BEGIN

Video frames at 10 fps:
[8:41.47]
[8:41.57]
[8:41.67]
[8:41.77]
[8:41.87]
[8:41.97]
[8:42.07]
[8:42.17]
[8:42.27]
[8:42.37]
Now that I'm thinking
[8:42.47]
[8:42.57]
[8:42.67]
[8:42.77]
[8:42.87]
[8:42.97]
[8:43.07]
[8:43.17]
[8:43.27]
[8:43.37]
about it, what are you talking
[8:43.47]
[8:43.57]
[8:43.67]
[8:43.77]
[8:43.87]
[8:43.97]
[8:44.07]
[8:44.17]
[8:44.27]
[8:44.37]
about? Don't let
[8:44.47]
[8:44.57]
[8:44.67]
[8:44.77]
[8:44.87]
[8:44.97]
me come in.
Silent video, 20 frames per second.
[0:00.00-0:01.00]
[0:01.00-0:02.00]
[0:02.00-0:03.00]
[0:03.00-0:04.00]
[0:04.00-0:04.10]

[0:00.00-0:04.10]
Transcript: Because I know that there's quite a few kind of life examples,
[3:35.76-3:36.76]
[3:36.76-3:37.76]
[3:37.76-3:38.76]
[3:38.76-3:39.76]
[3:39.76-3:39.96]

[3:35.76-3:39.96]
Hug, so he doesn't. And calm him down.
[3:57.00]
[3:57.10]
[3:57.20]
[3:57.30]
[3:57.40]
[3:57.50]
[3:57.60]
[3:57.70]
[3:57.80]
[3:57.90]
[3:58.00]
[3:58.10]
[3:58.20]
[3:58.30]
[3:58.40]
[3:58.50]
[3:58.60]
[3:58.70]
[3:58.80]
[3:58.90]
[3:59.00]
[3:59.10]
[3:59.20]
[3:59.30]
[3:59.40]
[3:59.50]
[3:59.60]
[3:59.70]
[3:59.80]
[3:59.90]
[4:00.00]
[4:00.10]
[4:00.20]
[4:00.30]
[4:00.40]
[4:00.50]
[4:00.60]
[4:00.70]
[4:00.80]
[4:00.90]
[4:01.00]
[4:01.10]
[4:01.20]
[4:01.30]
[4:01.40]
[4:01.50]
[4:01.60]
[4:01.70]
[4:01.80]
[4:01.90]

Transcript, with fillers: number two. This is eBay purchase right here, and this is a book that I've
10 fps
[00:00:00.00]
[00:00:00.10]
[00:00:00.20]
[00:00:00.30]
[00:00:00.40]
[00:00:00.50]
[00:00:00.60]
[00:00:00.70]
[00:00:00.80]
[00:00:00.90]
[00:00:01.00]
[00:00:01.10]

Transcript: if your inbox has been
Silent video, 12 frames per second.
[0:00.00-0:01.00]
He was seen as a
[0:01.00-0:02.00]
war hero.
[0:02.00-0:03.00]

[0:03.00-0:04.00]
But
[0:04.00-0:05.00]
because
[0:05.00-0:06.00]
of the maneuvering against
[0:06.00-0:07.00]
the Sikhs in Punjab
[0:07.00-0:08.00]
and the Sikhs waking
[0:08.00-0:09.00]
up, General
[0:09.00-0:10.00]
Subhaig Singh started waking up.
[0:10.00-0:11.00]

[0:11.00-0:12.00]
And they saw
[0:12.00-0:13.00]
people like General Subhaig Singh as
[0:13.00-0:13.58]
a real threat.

END

WHAT IS REQUIRED> Please copy each line of the records above that holds the word "Transcript".

REPLY TO THE TASK>
Transcript: Because I know that there's quite a few kind of life examples,
Transcript, with fillers: number two. This is eBay purchase right here, and this is a book that I've
Transcript: if your inbox has been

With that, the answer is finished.